--- Your objective ---
Whenever an image turns up, omit it and return the remaining data exactly.

*** Opening of Extracted records ***

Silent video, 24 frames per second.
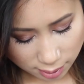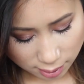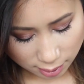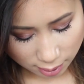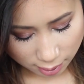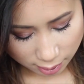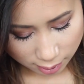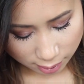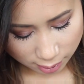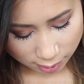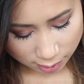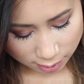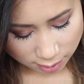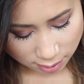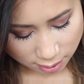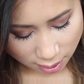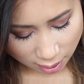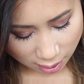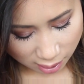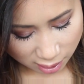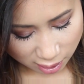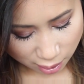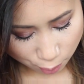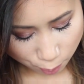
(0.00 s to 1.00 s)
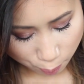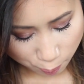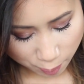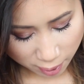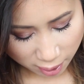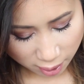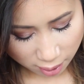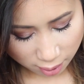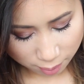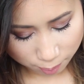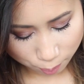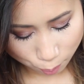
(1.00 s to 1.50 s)
This is a little
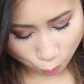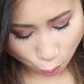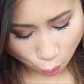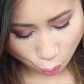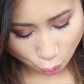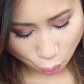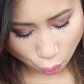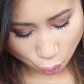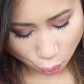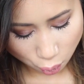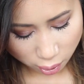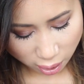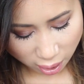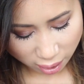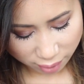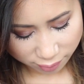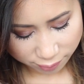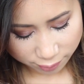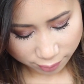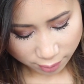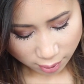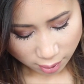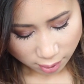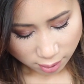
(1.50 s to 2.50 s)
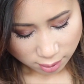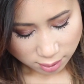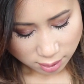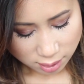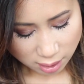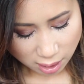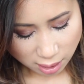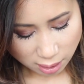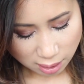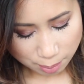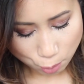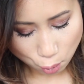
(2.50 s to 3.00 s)
bit more kind of
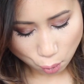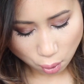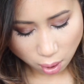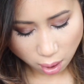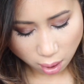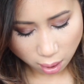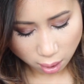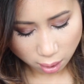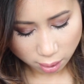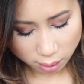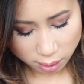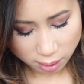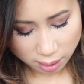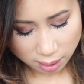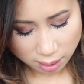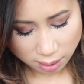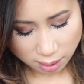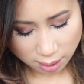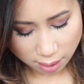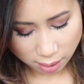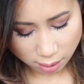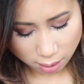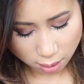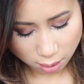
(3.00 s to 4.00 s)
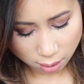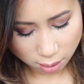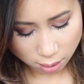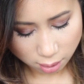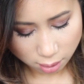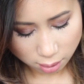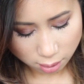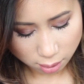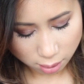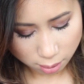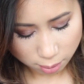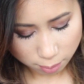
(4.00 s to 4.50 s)
slightly more earthy than
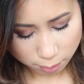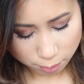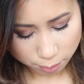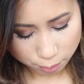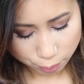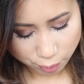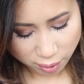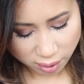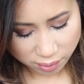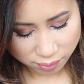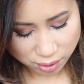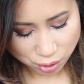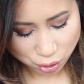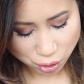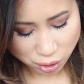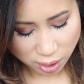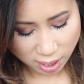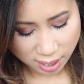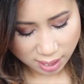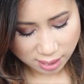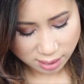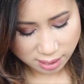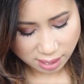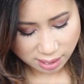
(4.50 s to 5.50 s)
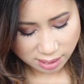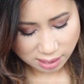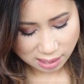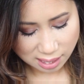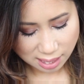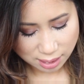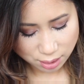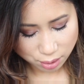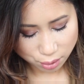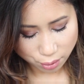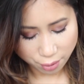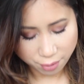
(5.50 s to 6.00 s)
the previous shade. There's
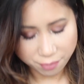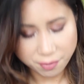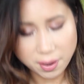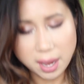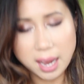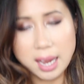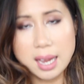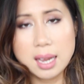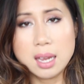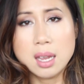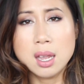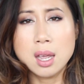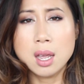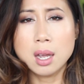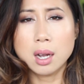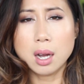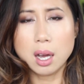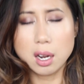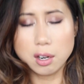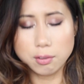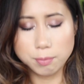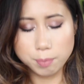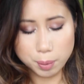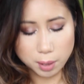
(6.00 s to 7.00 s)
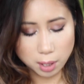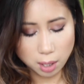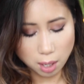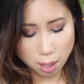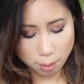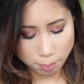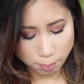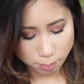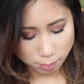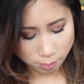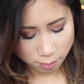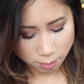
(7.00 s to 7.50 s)
less of a kind of
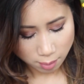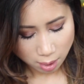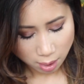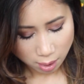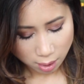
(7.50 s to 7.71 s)
plum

*** Close of Extracted records ***

--- Answer ---
Silent video, 24 frames per second.
(0.00 s to 1.00 s)
(1.00 s to 1.50 s)
This is a little
(1.50 s to 2.50 s)
(2.50 s to 3.00 s)
bit more kind of
(3.00 s to 4.00 s)
(4.00 s to 4.50 s)
slightly more earthy than
(4.50 s to 5.50 s)
(5.50 s to 6.00 s)
the previous shade. There's
(6.00 s to 7.00 s)
(7.00 s to 7.50 s)
less of a kind of
(7.50 s to 7.71 s)
plum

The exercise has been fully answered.